◆ WHAT NEEDS TO BE DONE
Repeat only the lines below that run from the line with "[0:00.00-0:01.00]" to the line with "Word for word: Of", ends included; skip every picture.

Stored items

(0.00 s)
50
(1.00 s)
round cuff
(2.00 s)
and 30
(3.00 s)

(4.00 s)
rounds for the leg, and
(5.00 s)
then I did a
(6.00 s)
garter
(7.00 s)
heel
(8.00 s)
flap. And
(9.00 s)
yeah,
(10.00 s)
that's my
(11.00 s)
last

---

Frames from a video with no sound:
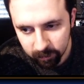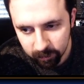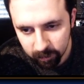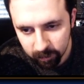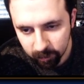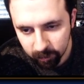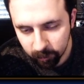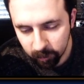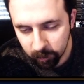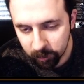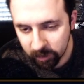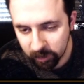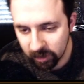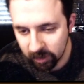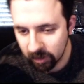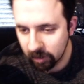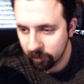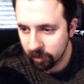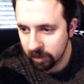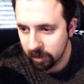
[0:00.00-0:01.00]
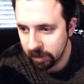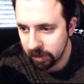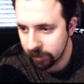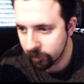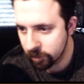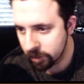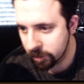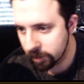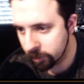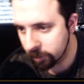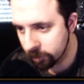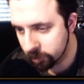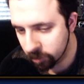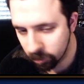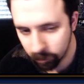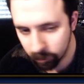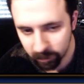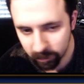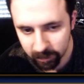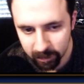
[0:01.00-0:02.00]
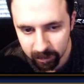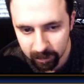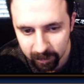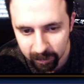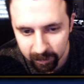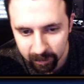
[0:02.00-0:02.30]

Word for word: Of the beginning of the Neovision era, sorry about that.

◆ RESPONSE BELOW
[0:00.00-0:01.00]
[0:01.00-0:02.00]
[0:02.00-0:02.30]

Word for word: Of the beginning of the Neovision era, sorry about that.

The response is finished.